The 30 best albums of 2022

From Renaissance and Big Time to Blue Rev and Dawn FM, here are this year's standout albums

The 30 best albums of 2022
Bottom left: Mitski (Image: Ebru Yildiz); Bottom right: Beyoncé (Screenshot: Beyonce/Youtube), Top L-R: Angel Olsen (Image: Angela Ricciardi), The Weeknd (Image: The Weeknd/Youtube); Carly Rae Jepsen (Image: Carly Rae Jepsen/Youtube) Graphic: The A.V. Club

Music returned to its triumphant form in 2022. Multiple artists returned from extended breaks following a tumultuous few years for the industry, showing us just how exhilarating the promise of a new record could be. We were reminded of music’s ability to stir us, allowing us to forge further connections to ourselves and each other.

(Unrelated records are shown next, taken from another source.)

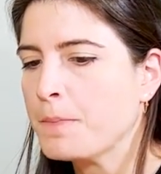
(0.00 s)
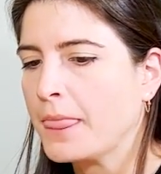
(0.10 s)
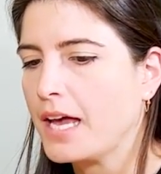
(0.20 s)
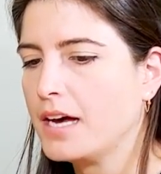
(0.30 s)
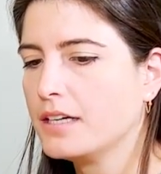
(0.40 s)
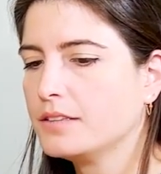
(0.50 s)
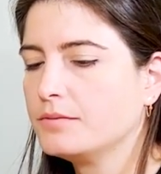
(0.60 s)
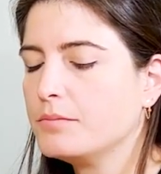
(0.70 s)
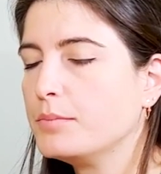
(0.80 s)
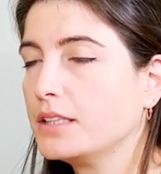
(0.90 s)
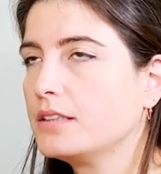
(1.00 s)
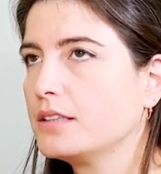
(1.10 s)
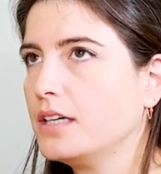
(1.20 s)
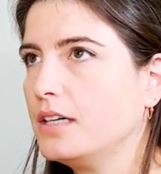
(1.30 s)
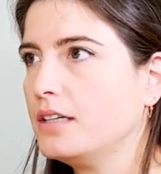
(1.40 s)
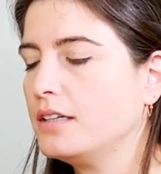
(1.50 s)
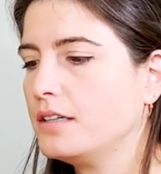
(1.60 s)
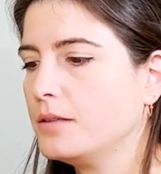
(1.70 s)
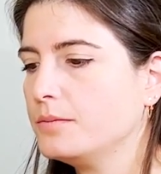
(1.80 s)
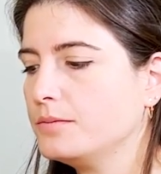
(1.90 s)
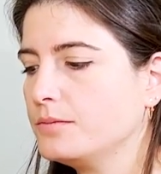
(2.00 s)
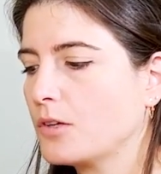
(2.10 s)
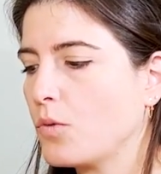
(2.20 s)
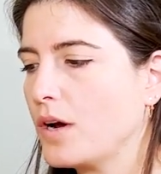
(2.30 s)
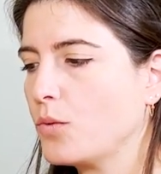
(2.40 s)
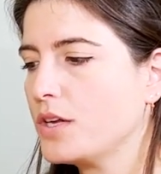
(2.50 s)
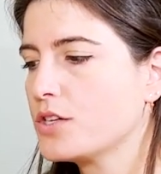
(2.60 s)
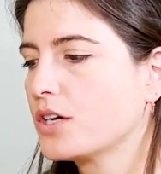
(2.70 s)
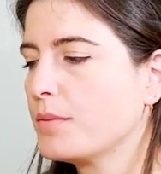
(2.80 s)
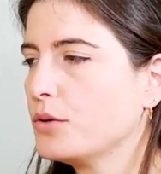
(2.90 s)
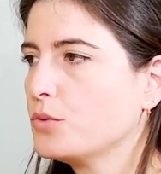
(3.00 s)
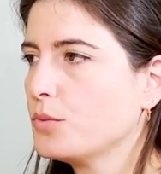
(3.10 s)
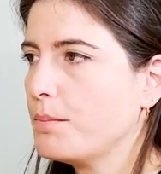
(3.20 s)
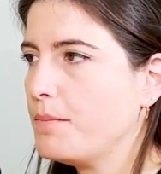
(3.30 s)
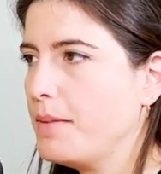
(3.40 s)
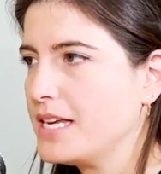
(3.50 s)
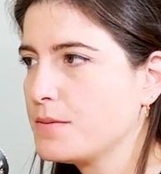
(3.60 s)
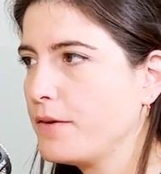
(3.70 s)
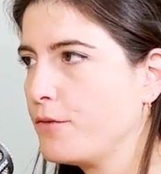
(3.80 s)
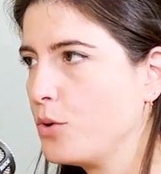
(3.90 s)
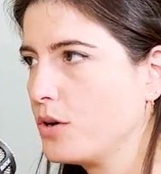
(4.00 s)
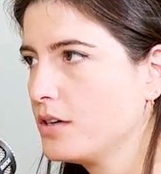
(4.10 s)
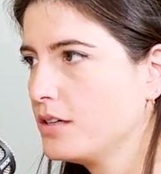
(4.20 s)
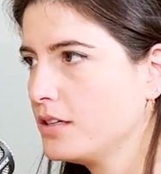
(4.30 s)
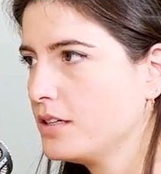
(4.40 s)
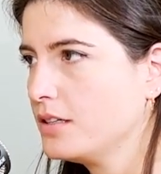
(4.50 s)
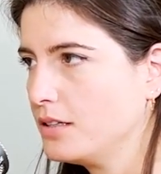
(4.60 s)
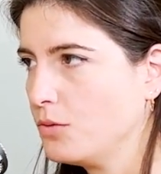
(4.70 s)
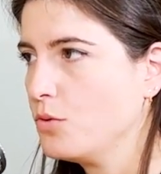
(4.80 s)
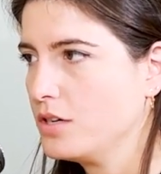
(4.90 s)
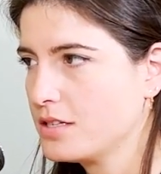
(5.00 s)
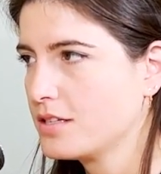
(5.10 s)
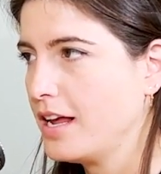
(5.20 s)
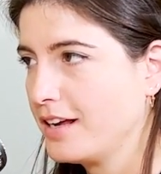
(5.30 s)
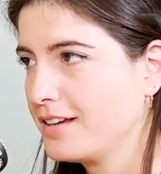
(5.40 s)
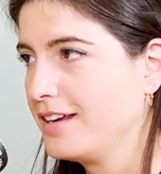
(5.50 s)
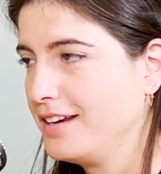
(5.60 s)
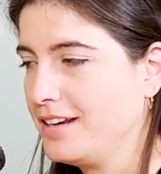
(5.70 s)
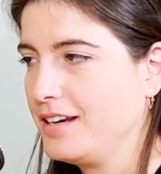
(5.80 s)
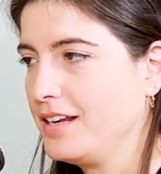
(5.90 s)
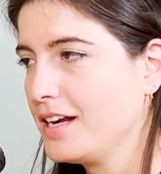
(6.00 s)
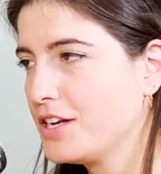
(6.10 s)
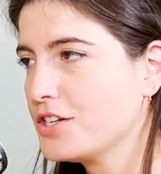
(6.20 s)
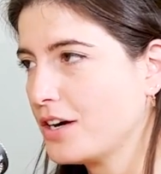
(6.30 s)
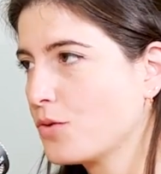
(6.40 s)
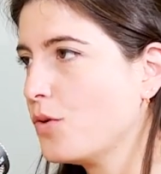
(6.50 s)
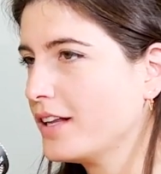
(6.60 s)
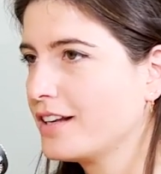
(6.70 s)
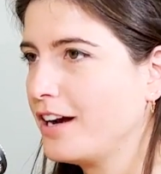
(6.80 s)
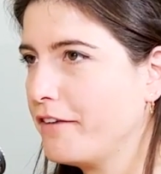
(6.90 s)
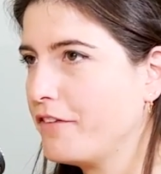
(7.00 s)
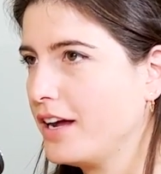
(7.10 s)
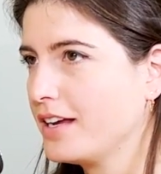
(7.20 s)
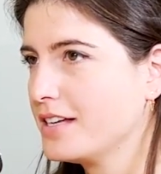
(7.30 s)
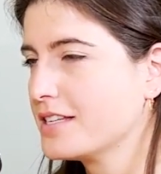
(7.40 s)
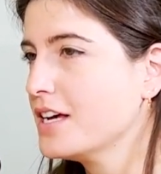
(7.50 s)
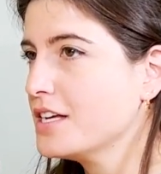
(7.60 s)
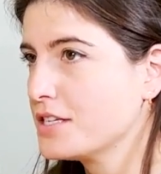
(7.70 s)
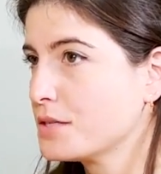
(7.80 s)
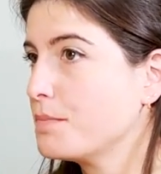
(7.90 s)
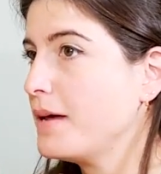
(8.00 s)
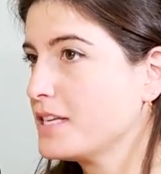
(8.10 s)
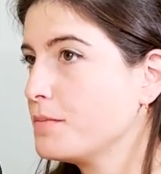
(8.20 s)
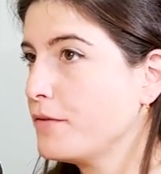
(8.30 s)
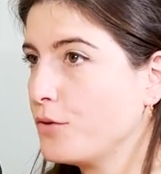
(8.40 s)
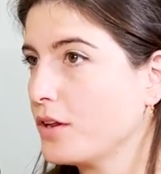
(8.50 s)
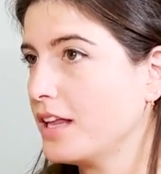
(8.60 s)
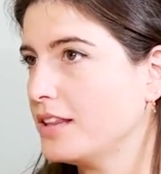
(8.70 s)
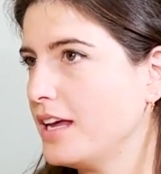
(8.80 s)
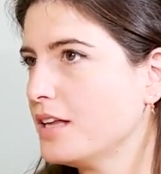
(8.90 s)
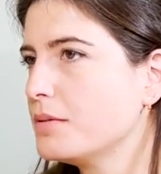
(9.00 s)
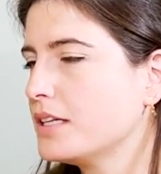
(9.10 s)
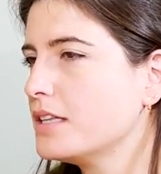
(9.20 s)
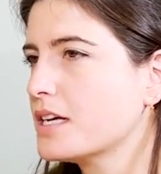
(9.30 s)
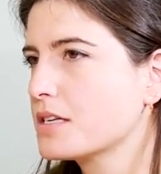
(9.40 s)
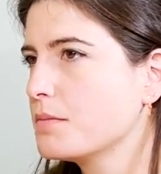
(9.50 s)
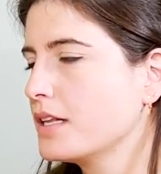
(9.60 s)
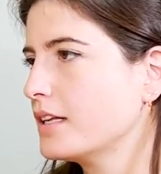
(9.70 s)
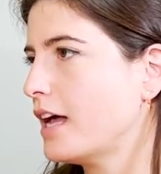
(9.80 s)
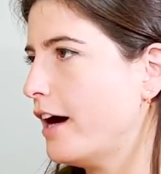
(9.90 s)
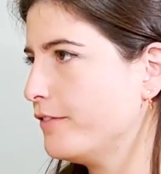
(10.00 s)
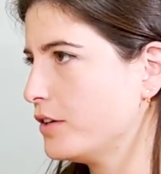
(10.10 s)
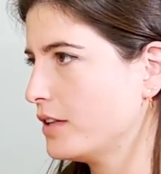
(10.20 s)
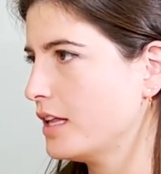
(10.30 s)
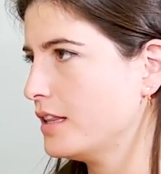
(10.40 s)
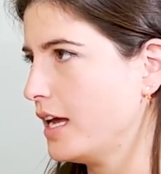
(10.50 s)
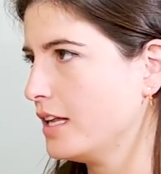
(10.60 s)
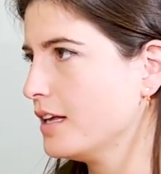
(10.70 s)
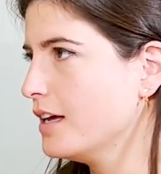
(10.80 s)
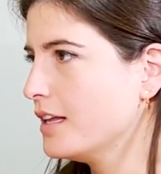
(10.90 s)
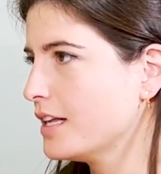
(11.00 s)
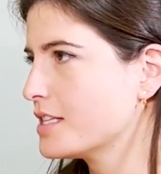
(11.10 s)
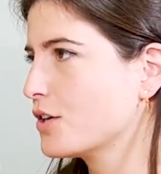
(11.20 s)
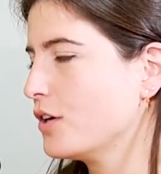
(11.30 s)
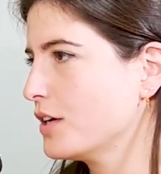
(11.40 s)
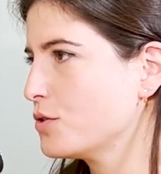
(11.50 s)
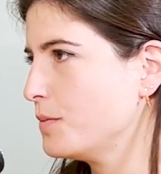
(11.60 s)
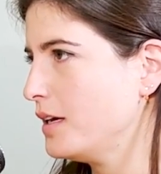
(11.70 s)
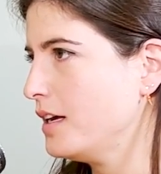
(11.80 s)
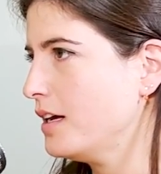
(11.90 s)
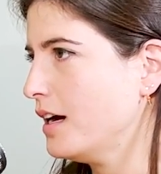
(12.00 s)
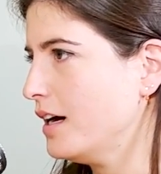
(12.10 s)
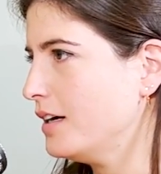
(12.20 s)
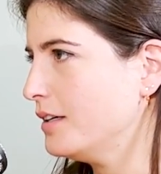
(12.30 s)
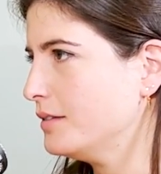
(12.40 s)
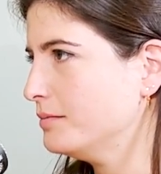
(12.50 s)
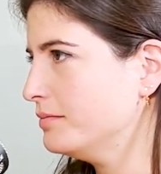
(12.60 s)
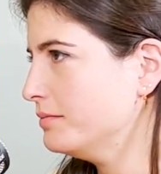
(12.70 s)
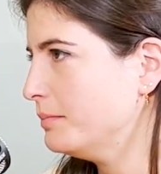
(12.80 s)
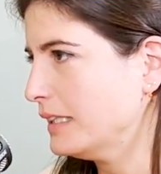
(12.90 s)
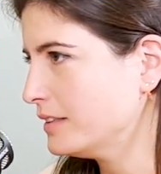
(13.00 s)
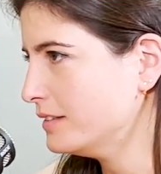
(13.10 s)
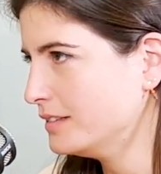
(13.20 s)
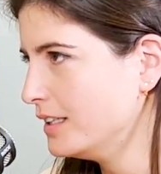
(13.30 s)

But when we talk about best before, the words like in English are quite clarifying. It's just best before that date, but it doesn't mean that after that date that's going to be bad.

We thought the first half of the year offered enough to cherish—then we reached the second half. There, we got new stellar albums from acts such as Alvvays, Julia Jacklin, Alex G, Carly Rae Jepsen—oh, and Beyoncé. Excellent records came to us in abundance in 2022, pushing us to expand our best-of list to 30 albums. Indeed, 2022 was the musical gift that kept on giving, and here we’ll celebrate all that we loved from this year.

30. Squeeze, Sasami
SASAMI - Call Me Home (Official Audio)

On her sophomore record , Sasami swooped in with her blood boiling and her hands ready for carnage. The album was such a departure from her more tender, soft-spoken, self-titled debut record that it was almost hard to believe the two came from the same person. She shreds and screams her way through exhilarating songs such as “Skin A Rat” and “Sorry Entertainer,” but handles more delicate, swooning rock ballads such as “The Greatest” and “Call Me Home” with ease. Squeeze remains one of my personal favorites from the year, both for its risk-taking and the complexity of its sound. [Gabrielle Sanchez]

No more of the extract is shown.